Einen Kompromiss zwischen beiden Effekten erreicht das asymmetrisch substituierte 2-Isopropyl-9-tert-Butyl-1,10-Phenanthrolin und der resultierende CuI-Komplex des Typs [Cu(N1^N2)2]+ (Abbildung 1).14) Dieser ist stabiler als der symmetrische 2,9-Bis-tert-Butyl-1,10-Phenanthrolin-Komplex, und sein angeregter Zustand hat ein größeres Redoxpotenzial, zeigt aber eine kürzere Emissionsdauer und eine geringere Quantenausbeute. Erklärt wird dies mit einer stark verzerrten Struktur im angeregten Zustand (flattening) und der Schaukelbewegung eines Liganden als Folge der Asymmetrie.
Nach einer Studie von Castellano, in der Cyclohexylgruppen in 2,9-Position eingeführt wurden (Abbildung 1),15) sind die resultierenden Komplexe potente Photoreduktionsmittel. Durch den sterischen Anspruch ist kein Flattening zu beobachten, auch nicht mit ultraschneller transienter Absorptionsspektroskopie.

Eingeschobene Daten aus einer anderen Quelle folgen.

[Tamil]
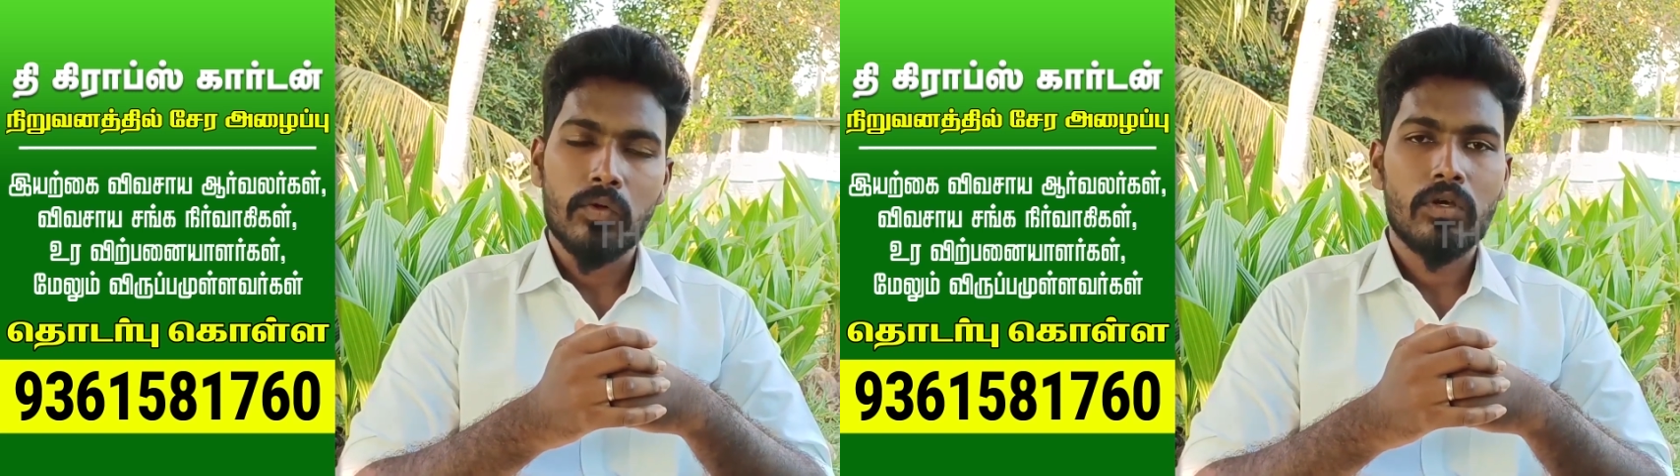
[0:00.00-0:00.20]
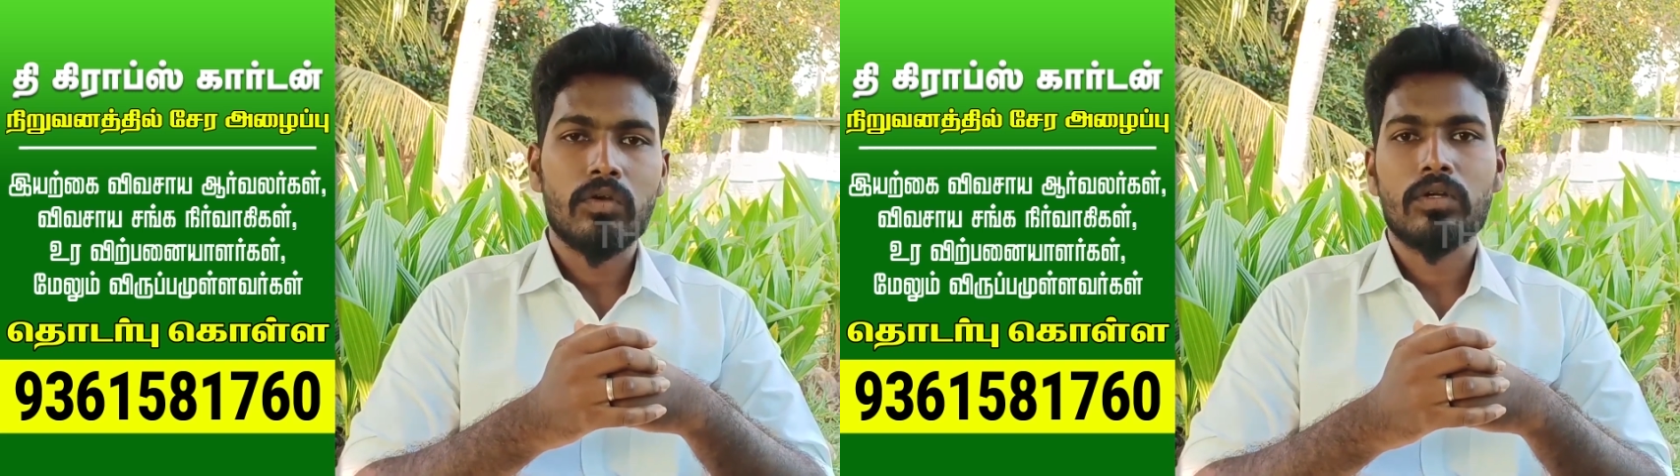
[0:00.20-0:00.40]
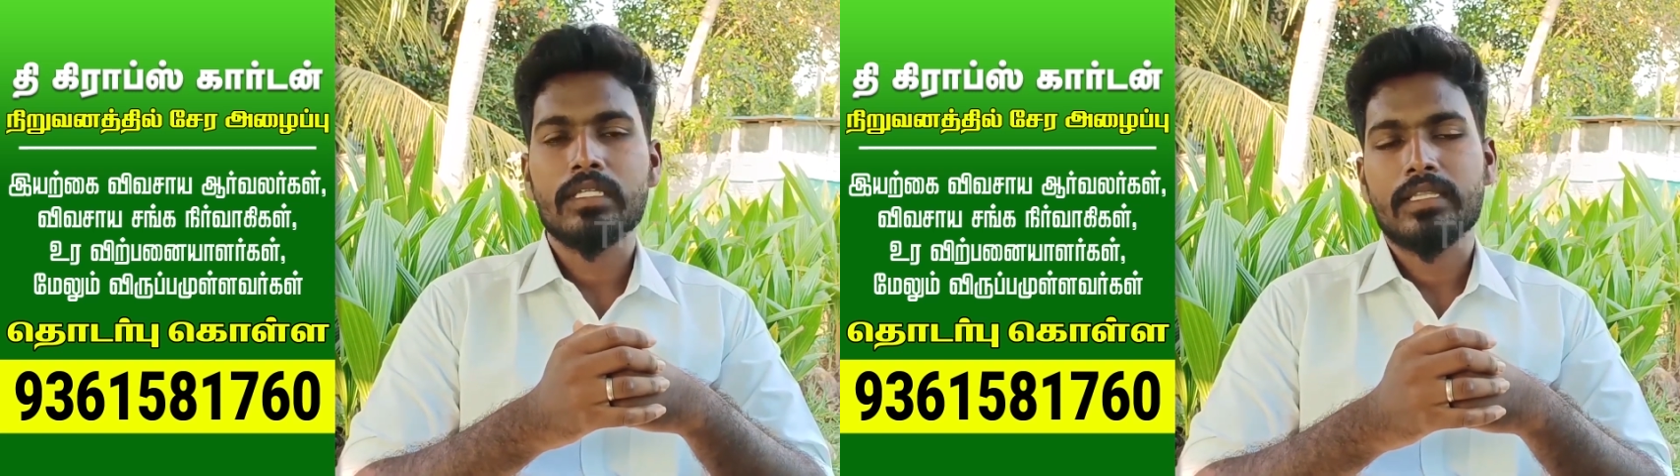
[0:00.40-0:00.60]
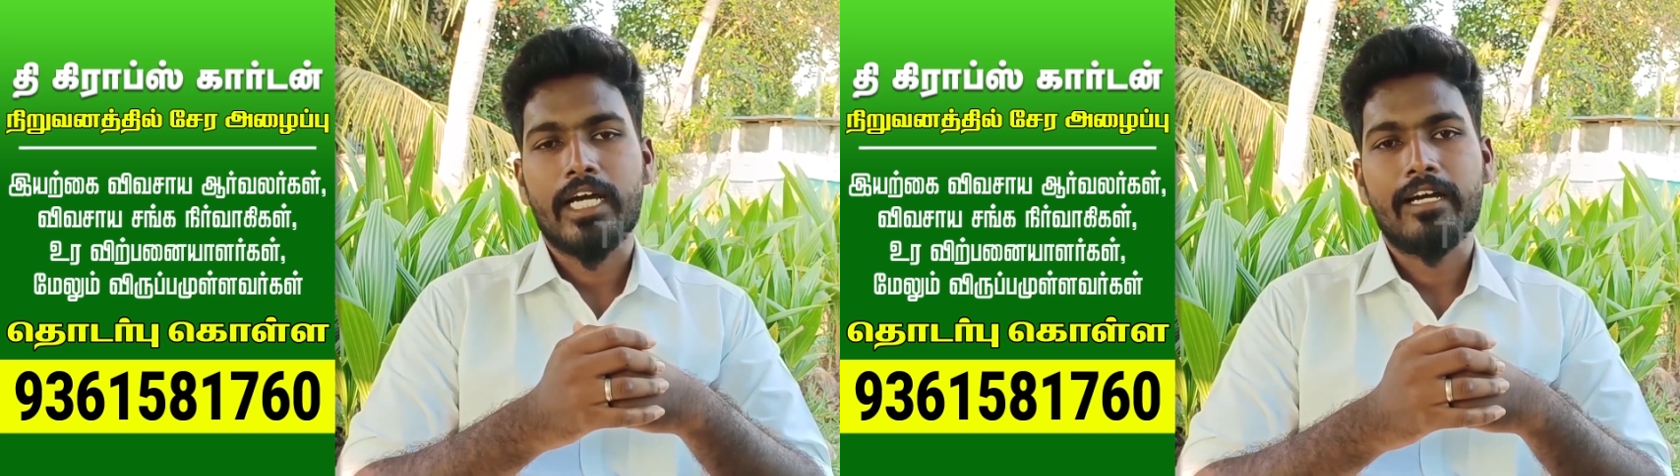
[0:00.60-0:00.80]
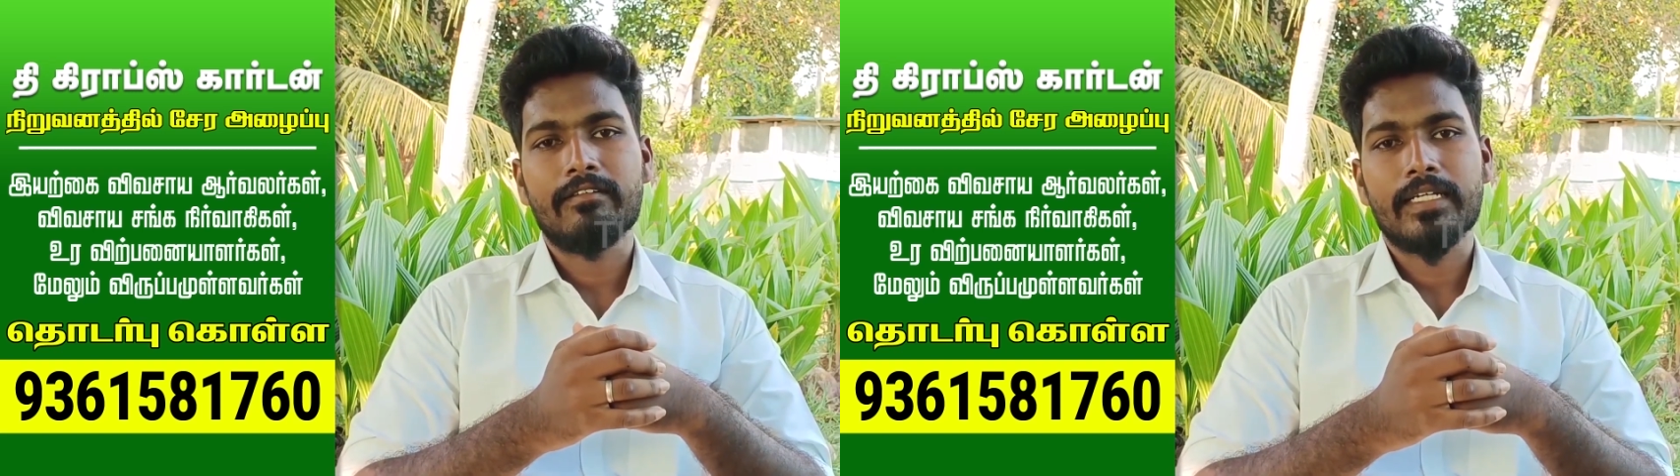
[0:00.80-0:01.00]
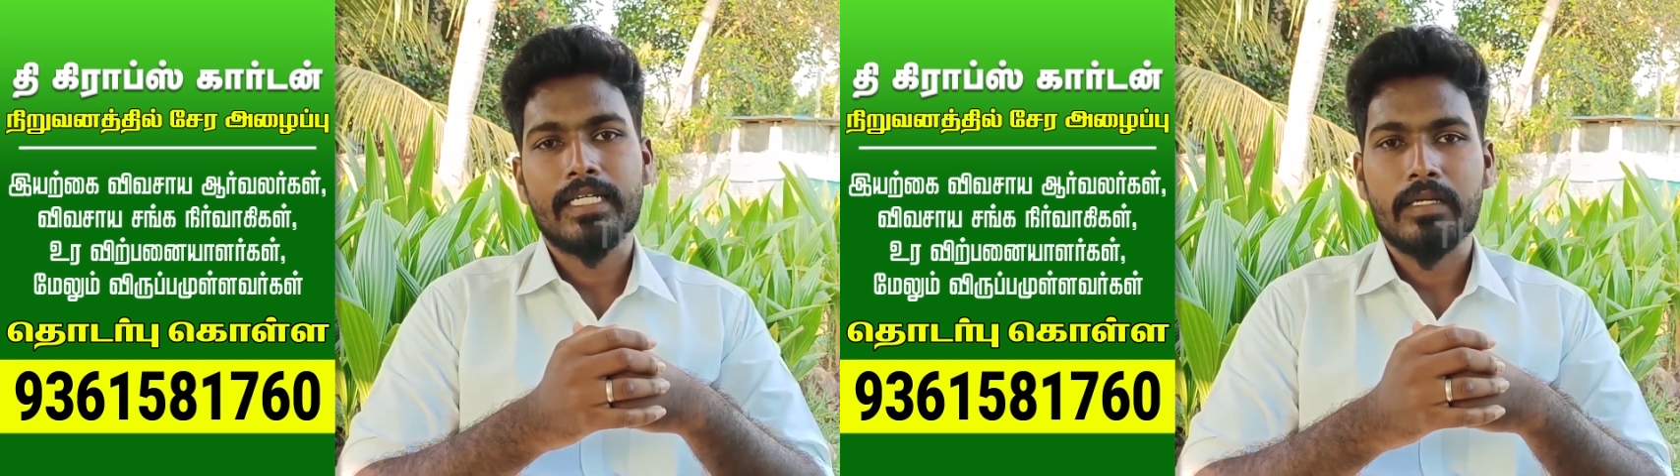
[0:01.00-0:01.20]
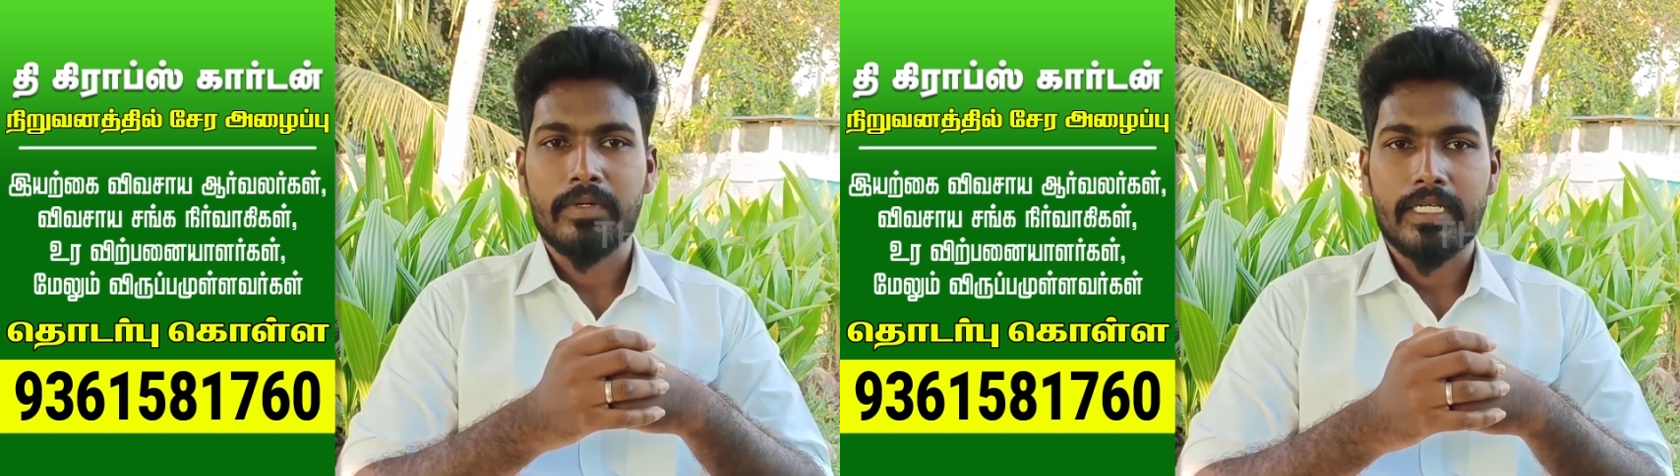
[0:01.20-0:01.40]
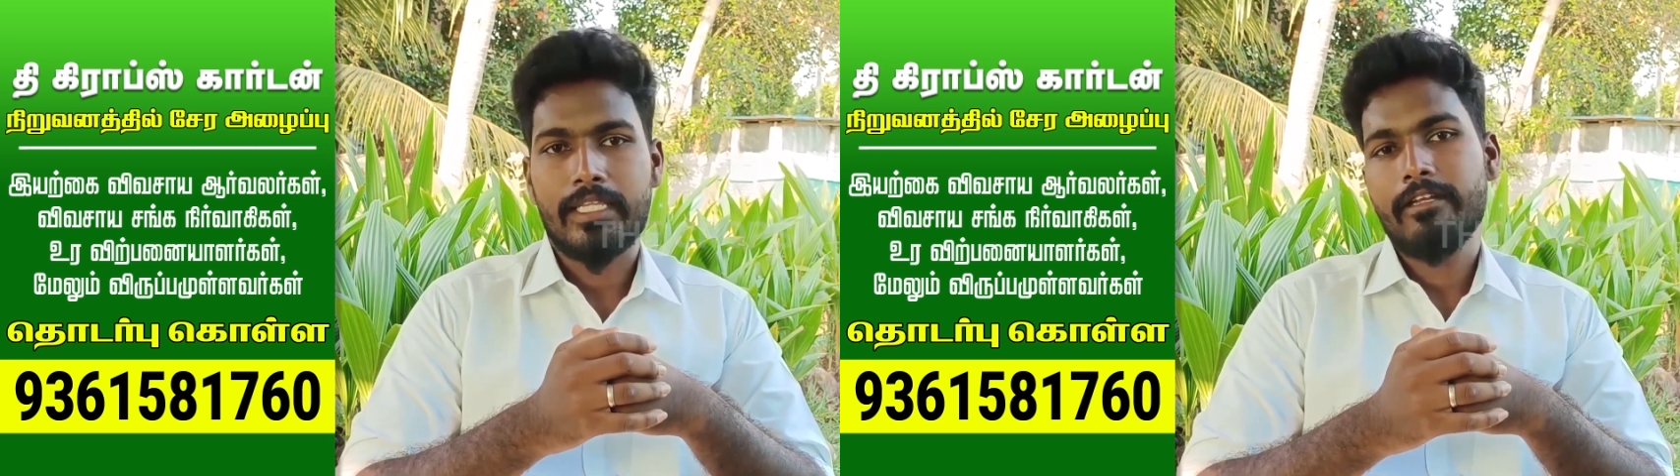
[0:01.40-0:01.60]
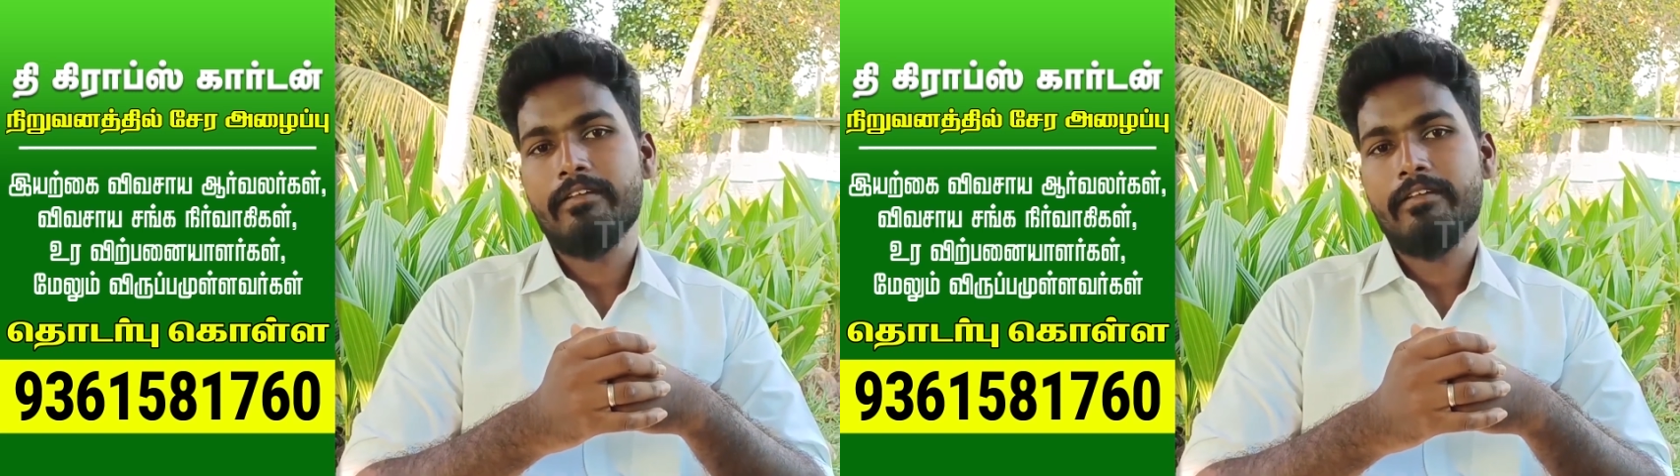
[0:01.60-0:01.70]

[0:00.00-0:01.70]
உங்களோட தகவல்களை நமக்கு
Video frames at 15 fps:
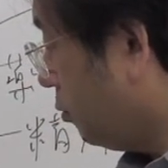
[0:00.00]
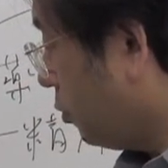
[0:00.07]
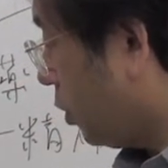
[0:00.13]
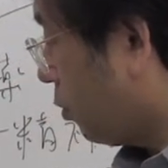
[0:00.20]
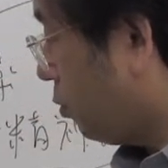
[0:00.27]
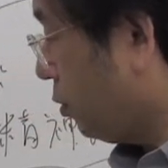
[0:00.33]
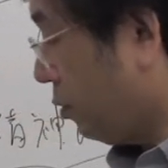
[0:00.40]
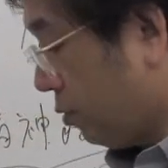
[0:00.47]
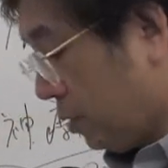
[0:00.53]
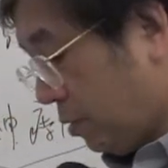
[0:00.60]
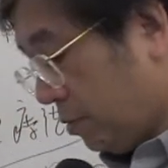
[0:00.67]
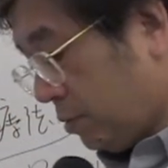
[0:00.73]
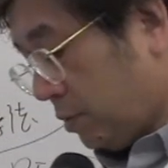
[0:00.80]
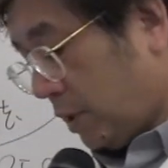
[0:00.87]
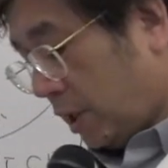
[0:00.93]
まあ、これを
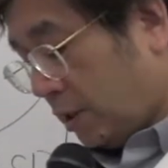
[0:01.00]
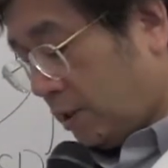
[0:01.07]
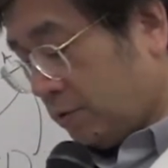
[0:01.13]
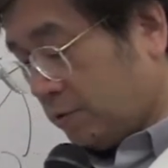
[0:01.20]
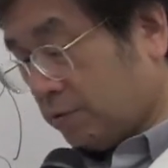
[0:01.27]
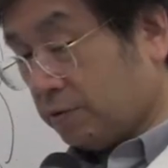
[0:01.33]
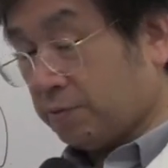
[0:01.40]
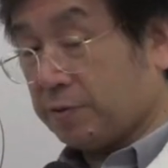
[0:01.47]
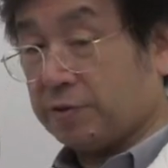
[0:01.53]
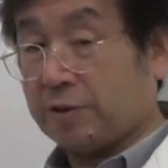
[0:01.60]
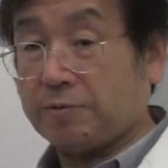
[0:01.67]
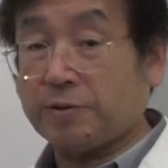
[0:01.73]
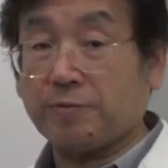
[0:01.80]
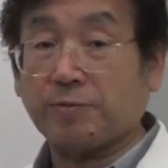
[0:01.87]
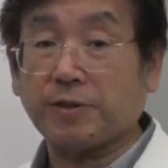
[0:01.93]
聞くとがっかりする人もいる
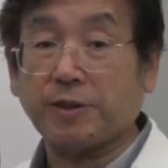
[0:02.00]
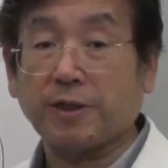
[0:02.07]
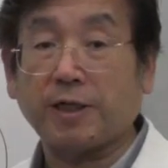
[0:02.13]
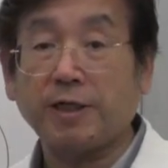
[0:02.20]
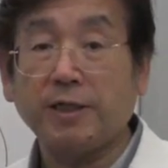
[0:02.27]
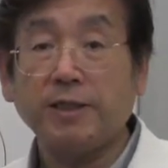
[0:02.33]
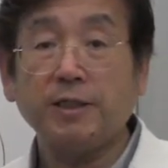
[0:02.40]
かもしれませんが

Eine Erweiterung des chromophoren Systems (Abbildung 1),16,17) beispielsweise durch eine kovalent gebundene oder direkt kondensierte Naphthalimideinheit, trägt zur Optimierung von heteroleptischen Diimin-Diphosphin-CuI-Komplexen des Typs [Cu(N^N)(P^P)]+ bei. Synthetisiert wurden der Cu(NIphen)- (NIphen = 5-(1,8-Naphthalimid)-1,10- phenanthrolin)- und der Cu(biipo)-Komplex (biipo = Benzo-isochinolino-imidazo-phenanthrolin-on). Beide CuI-Komplexe absorbieren stärker als die Referenzkomplexe ohne Naphthalimideinheit im sichtbaren Bereich und haben Lebenszeiten in Acetonitril von 19,2 beziehungsweise 2,6 μs. Allerdings unterscheiden sich die photophysikalischen Prozesse bei beiden Komplexen grundlegend (strahlend beziehungsweise strahlungslos). Mit beiden lässt sich effizient Singulett-Sauerstoff 1O2 erzeugen.16)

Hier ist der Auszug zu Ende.